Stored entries
/---

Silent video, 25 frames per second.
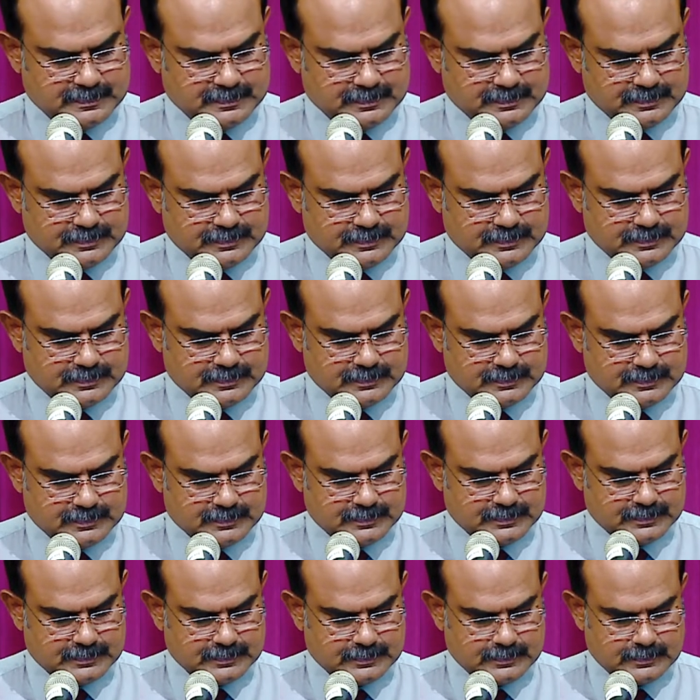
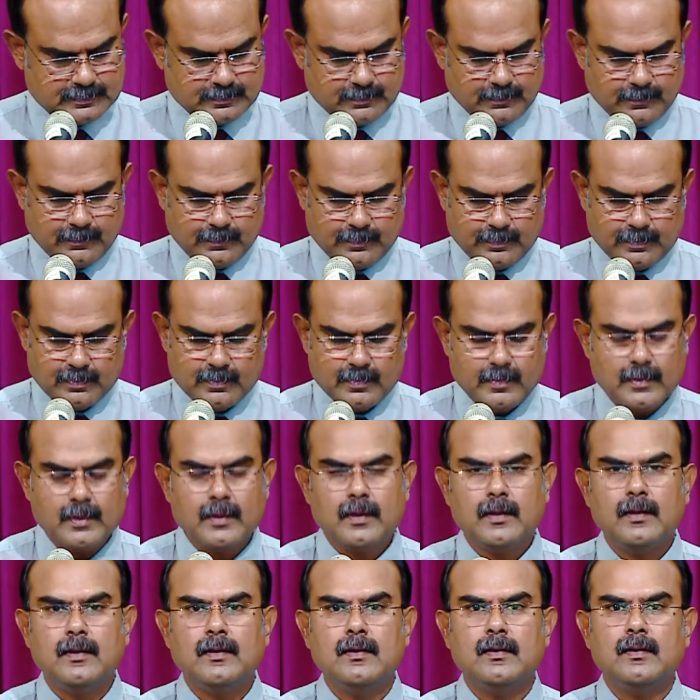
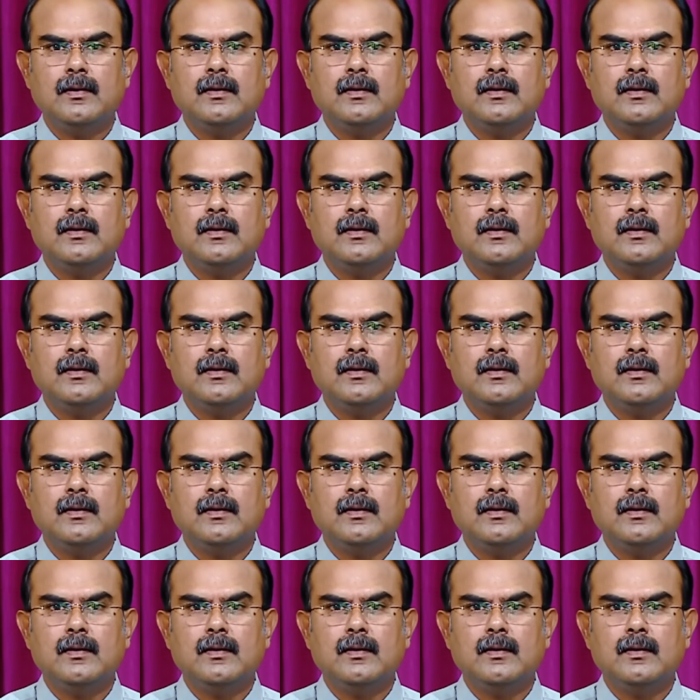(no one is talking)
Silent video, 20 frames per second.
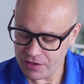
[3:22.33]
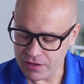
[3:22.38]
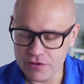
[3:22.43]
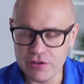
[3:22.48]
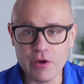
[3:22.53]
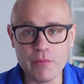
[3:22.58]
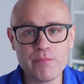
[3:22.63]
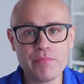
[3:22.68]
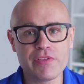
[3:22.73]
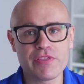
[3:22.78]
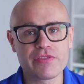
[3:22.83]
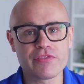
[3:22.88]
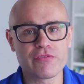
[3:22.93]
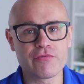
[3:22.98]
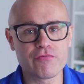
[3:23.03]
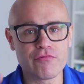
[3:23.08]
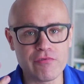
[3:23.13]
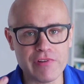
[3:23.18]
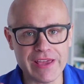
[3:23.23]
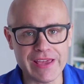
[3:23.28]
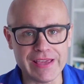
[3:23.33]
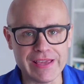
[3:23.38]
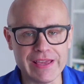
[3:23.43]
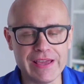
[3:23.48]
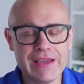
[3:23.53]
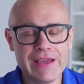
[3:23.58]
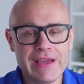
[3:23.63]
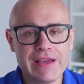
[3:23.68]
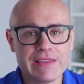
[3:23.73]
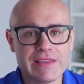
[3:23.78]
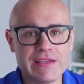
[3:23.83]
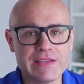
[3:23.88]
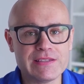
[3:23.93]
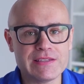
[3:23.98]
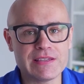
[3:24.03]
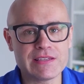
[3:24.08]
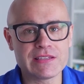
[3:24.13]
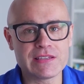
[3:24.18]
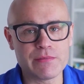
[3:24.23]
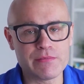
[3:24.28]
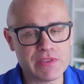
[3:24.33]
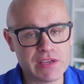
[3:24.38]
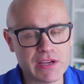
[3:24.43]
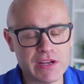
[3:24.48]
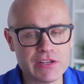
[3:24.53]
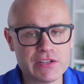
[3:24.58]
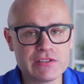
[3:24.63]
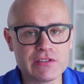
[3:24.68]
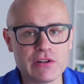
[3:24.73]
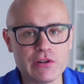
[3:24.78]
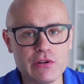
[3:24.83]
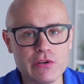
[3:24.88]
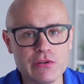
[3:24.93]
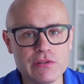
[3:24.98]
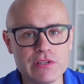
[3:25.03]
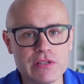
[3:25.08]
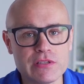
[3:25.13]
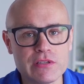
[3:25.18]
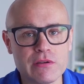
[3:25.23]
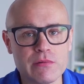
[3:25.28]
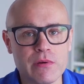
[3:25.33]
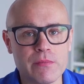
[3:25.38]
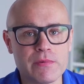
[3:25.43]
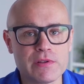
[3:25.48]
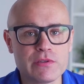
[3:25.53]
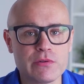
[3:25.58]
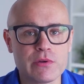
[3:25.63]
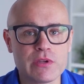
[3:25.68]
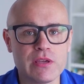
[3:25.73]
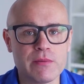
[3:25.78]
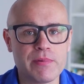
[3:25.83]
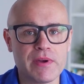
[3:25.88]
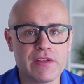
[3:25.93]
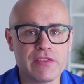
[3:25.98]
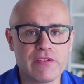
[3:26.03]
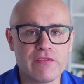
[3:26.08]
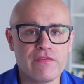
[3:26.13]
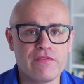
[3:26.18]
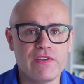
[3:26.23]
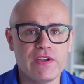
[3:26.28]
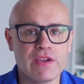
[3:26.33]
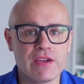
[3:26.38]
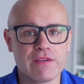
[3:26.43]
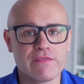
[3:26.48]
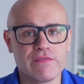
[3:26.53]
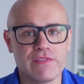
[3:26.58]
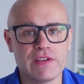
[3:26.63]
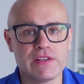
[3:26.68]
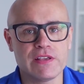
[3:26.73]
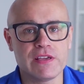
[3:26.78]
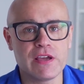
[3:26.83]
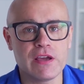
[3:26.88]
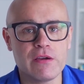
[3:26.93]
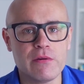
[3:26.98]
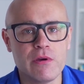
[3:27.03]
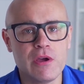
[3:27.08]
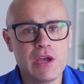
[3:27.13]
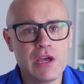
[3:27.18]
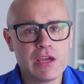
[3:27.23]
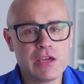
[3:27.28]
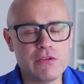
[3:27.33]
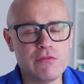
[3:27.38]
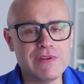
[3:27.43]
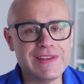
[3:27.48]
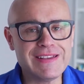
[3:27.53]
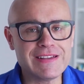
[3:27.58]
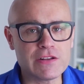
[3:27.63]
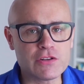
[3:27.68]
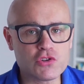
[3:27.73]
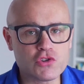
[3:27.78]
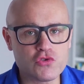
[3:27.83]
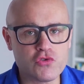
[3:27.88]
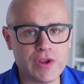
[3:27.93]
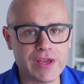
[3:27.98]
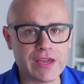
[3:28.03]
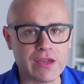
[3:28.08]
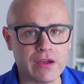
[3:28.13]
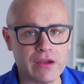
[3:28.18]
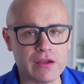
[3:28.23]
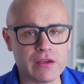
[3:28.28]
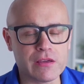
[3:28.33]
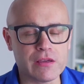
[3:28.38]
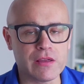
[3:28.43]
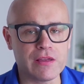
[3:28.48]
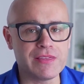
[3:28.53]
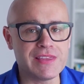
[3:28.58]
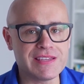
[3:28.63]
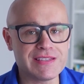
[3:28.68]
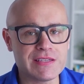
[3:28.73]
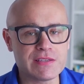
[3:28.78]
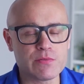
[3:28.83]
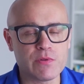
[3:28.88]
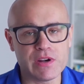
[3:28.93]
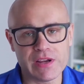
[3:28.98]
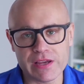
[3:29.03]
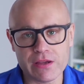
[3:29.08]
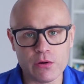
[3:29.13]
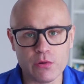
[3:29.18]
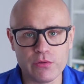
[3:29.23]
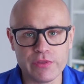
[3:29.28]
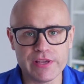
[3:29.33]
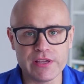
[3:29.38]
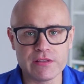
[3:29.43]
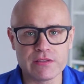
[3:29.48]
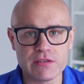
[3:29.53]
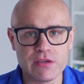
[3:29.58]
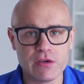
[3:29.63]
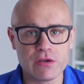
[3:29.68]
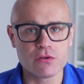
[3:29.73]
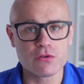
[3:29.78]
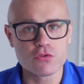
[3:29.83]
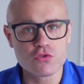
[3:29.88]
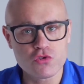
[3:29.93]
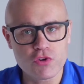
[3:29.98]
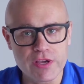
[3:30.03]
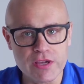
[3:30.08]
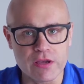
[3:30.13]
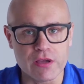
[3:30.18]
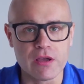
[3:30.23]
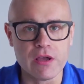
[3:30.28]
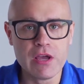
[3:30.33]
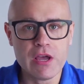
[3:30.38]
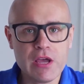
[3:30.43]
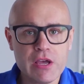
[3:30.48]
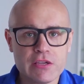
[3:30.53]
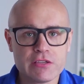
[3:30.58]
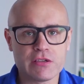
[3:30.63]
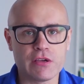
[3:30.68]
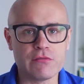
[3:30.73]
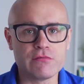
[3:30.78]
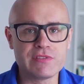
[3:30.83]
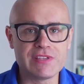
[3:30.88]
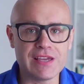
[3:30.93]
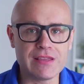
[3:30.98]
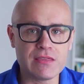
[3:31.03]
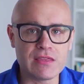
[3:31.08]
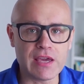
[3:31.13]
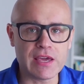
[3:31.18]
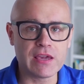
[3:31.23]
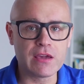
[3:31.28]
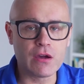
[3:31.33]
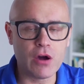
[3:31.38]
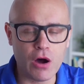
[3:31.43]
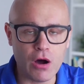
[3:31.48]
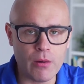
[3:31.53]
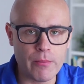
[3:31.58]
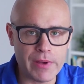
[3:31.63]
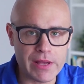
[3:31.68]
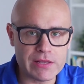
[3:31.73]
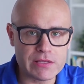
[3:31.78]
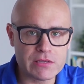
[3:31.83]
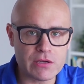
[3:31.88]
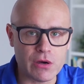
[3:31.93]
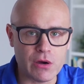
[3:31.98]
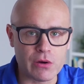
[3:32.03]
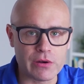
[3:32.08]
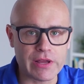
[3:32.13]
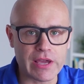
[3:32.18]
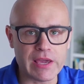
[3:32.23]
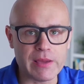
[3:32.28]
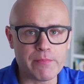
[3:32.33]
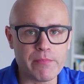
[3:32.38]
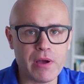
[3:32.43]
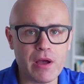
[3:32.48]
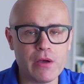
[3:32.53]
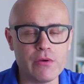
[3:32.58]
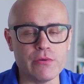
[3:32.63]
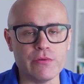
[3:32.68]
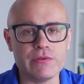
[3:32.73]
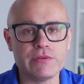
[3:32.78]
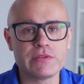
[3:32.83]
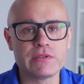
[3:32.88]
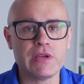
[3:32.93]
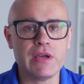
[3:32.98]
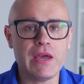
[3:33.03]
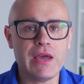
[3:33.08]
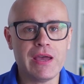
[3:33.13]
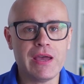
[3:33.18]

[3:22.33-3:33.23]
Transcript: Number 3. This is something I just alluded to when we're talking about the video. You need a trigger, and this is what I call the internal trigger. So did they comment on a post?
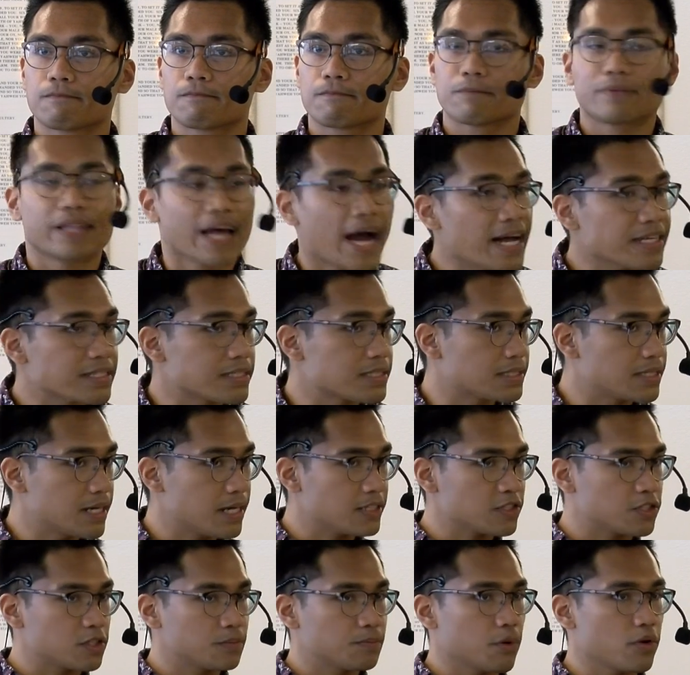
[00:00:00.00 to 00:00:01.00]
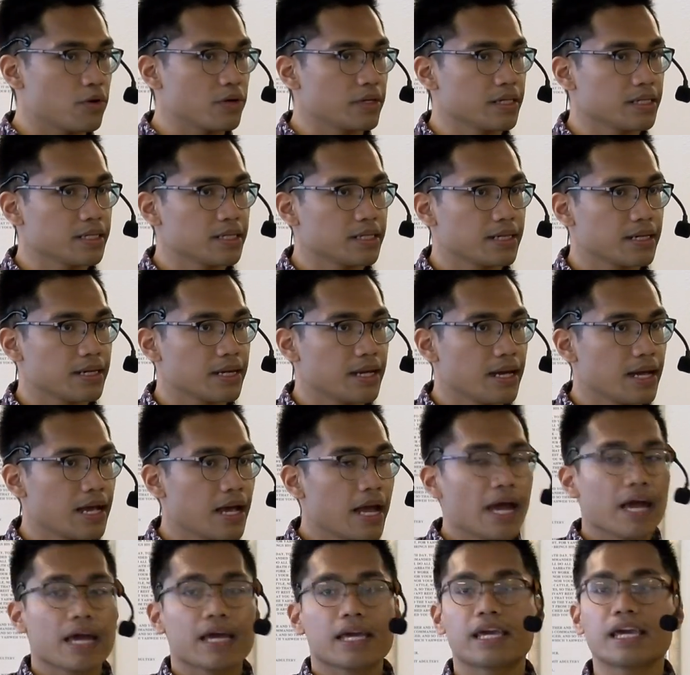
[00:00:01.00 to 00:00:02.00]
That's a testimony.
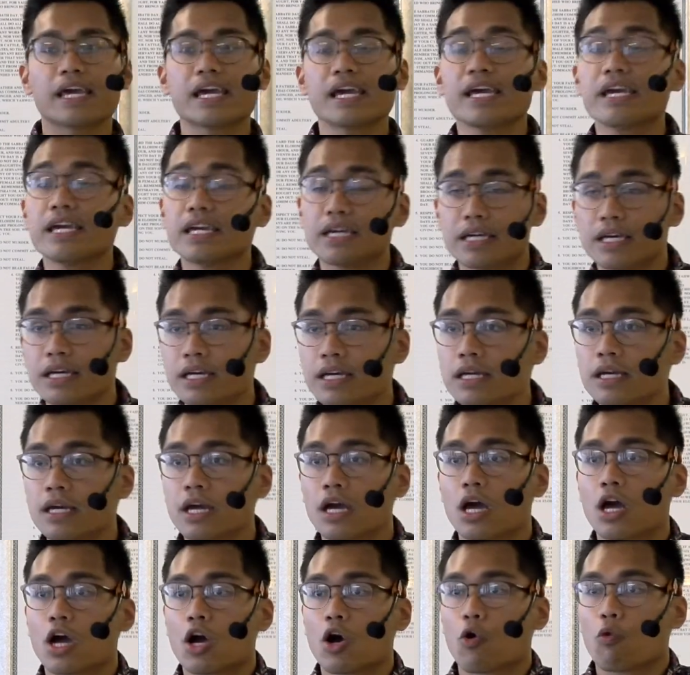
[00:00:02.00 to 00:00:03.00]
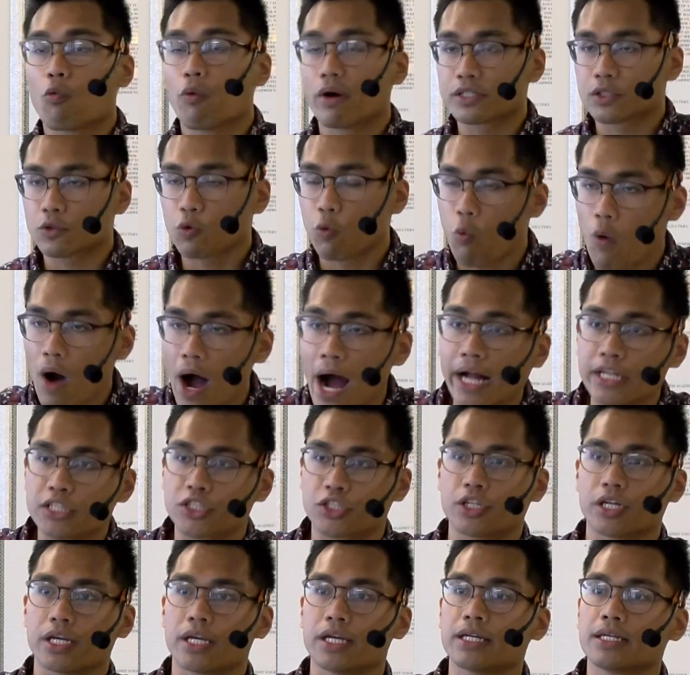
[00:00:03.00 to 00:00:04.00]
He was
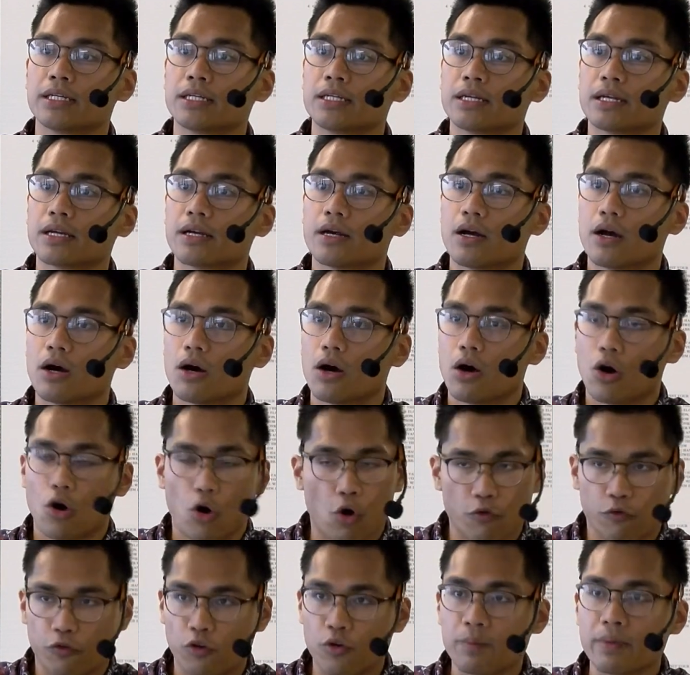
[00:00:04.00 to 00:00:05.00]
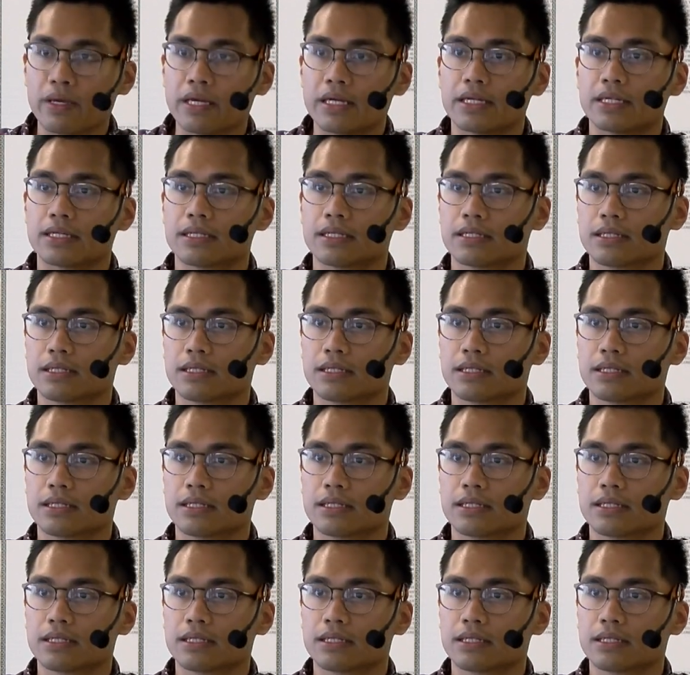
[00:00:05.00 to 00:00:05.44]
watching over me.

\---

• DIRECTIONS FOR THIS TASK:
An exact copy is needed of every line from the one holding "[00:00:02.00 to 00:00:03.00]" to the end of the entries above, both ends kept and each picture dropped.

• RESPONSE FOR THIS EXERCISE:
[00:00:02.00 to 00:00:03.00]
[00:00:03.00 to 00:00:04.00]
He was
[00:00:04.00 to 00:00:05.00]
[00:00:05.00 to 00:00:05.44]
watching over me.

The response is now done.